Negotiations the only option
Tehran is seeking a new mechanism to govern the Strait of Hormuz, rejecting a return to the pre-war status quo, while the US insists on an unconditional reopening - no tolls, no vetoes - a gap that could prove more difficult to bridge than the nuclear issue alone.
Aaron David Miller, a former US official and Middle East negotiator, says control of the Strait of Hormuz will be a key measure of Washington's success or failure. How this ends could define Trump's foreign policy, he added, as the US leader is particularly sensitive to the risk of being seen as a loser.
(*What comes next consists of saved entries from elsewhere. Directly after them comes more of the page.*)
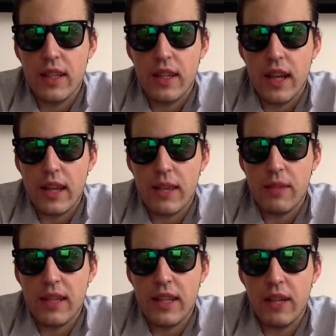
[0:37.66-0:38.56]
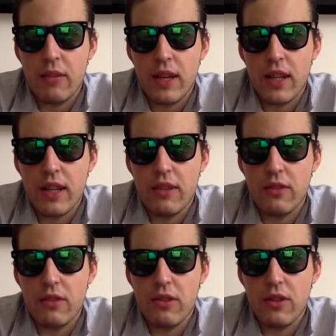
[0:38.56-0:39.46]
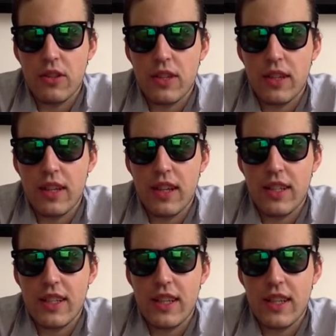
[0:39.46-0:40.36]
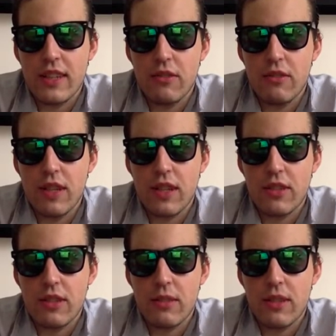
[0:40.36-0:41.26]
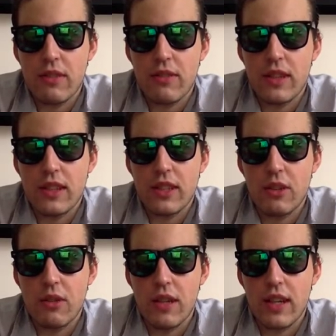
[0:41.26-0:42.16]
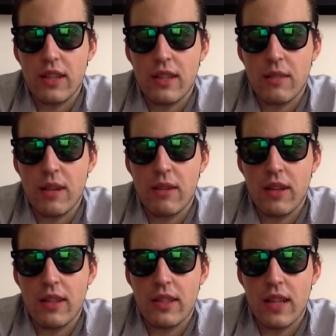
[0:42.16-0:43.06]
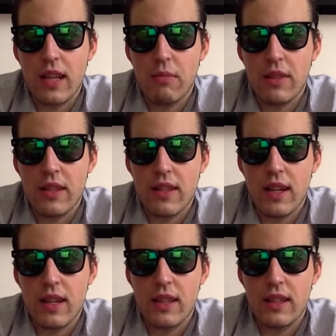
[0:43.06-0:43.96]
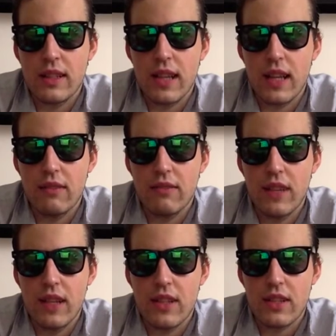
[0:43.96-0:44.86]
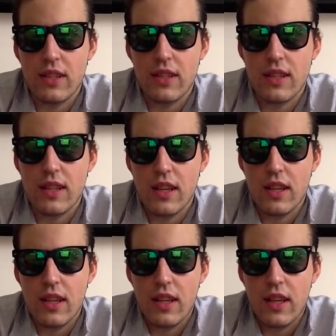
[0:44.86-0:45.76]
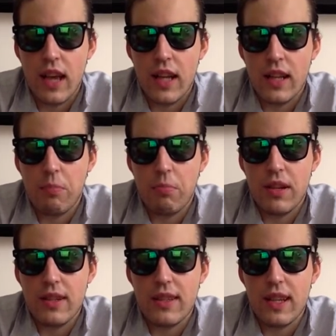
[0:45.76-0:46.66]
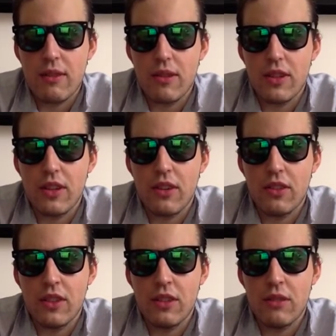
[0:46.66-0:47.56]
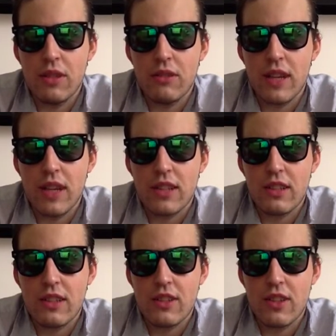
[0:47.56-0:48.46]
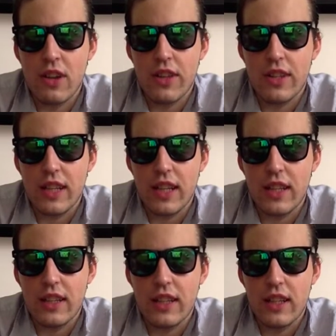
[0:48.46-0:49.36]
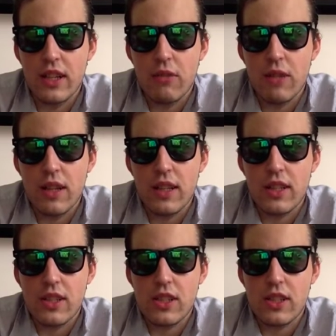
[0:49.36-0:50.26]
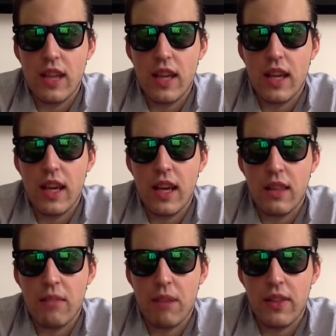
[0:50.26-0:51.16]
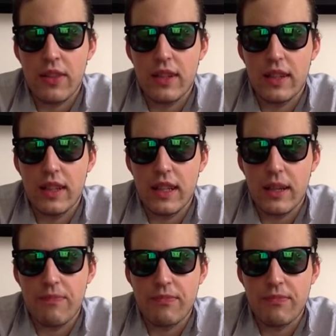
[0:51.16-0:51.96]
At the beginning, well, of course, uh, Gajeel and Juvia screams at the fact that Touka somehow has a tail, but then suddenly the tail vanishes and it appears they were the only one who actually saw the tail. Well, they and Panther Lily.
Reopening the waterway without a political solution, Miller added, would require “prolonged American occupation of Iranian territory by ground forces.”
There is no military solution to the Strait of Hormuz other than a costly solution that Trump may not be ready for, Vaez said, leaving negotiations as the only viable path.
Despite the operational gains of the US-Israeli campaign, the strikes have not delivered a strategic knockout blow, Citrinovich said. “We didn’t bring down the regime – we got a more radical one. We didn’t end Iran’s missile capabilities. And they still have uranium.”
Citrinovich said that overestimating the pressure and underestimating Tehran's resilience carries its own dangers.
“This increases the risk that Washington will re-enter the confrontation expecting that coercion will lead to capitulation, only to discover too late that the regime was prepared to endure much more pain than expected,” he said.